Bayramın son günü, Atlılar, Muratağa ve Sandallar Şehitliklerini gezdim. Sadece o tapraklarda yatanlar için dahi GKRY’nin AİHM’de, dünyada eşi görülmemiş cezalarla cezalandırılması gerekir. Hak ve adaletten bahsedeceksek diri diri toprağa gömdükleri 16 günlük Selden Ali Faik’in, 2 yaşındaki Özlem Ali Faik’in, 4 yaşındaki Gülten Ali Faik’in, 6 yaşındaki Nazım Hüseyin’in, 3 yaşındaki Okkan Süleyman’ın, 18 aylık Kaan Kamil Meric’in, 2 yaşında Hakan Kamil Meriç’in, 3 yaşındaki Ozan Kamil Meriç’in, 3 yaşındaki Bahire ve Ahmet Hasan Muhammet’in, 4 aylık Hayriye Arif’in ve 5 kardeşinin, 8 yaşında Talat Mehmet Tavukcu’nun, 6 yaşındaki Özcan Hasan’ın ve ailesinden 6 kişinin, 3 yaşındaki Ayşe Erdoğan’ın ve 7 aile ferdinin, 12 Yaşındaki Erdinç Hüseyin’in ve 5 aile ferdinin, 6 yaşındaki Songül Mehmet ve 9 aile ferdinin ve daha isimlerini burada yazmaya sığdıramadığım nice katledilen cocuklarımızın yok edilen yaşam haklarından bahsedelim.

Sıra Katliamların davasına gelmedi mi?

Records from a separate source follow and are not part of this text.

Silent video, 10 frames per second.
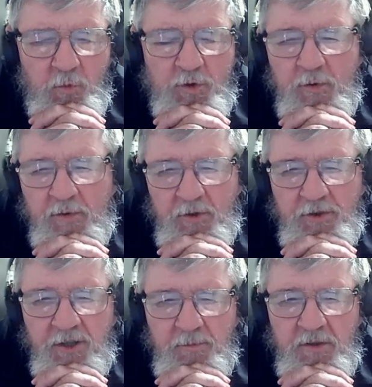Were you ever
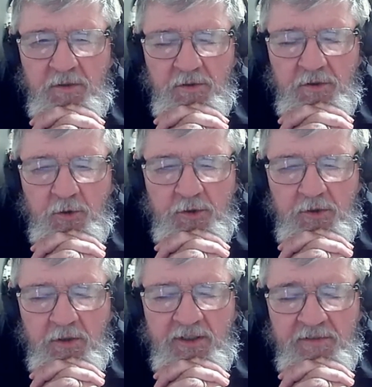tempted to join
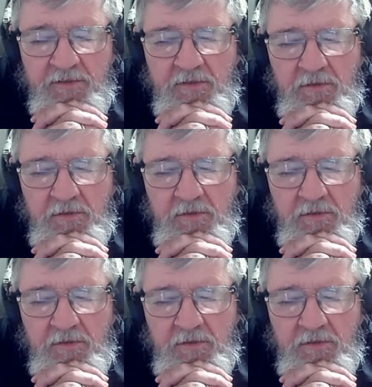the life?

Rumların malları mal da bizim canlarımız can değil mi?

Onlar mallarının tazminatını isteyecek de biz canlarımızın tazminatını istemeyecek miyiz?

Bizim özgürlüğe kaçışımızda güneyde bıraktıklarımız toprak değil miydi? Kuzeydeki toprak güneyde kalan topraklarımıza karşılık aldığımız topraktır.

Her karış toprakta da akıttığımız kan vardır.

Lütfen artık kendimize gelelim .. Uyanalım. Kendini kurnaz ve uyanık zanneden ve AB’yi de kullanarak üzerimizde oyunlar oynayan GKRY’ne gereken cevabı verelim.

Rum ve AB oyunlarının ortaya koyduğu bu adaletsiz yaklaşım karşısında insan isyan etmez mi?

Emine Sütcü 12.12.2008

 
Toplam blog
: 62
: 707
Kayıt tarihi
: 18.11.08
 
 

1962 dogumluyum. Doğu Akdeniz Üniversitesi mezunu bilgisayar programcısıyım. Mesleğim gereği birçok ..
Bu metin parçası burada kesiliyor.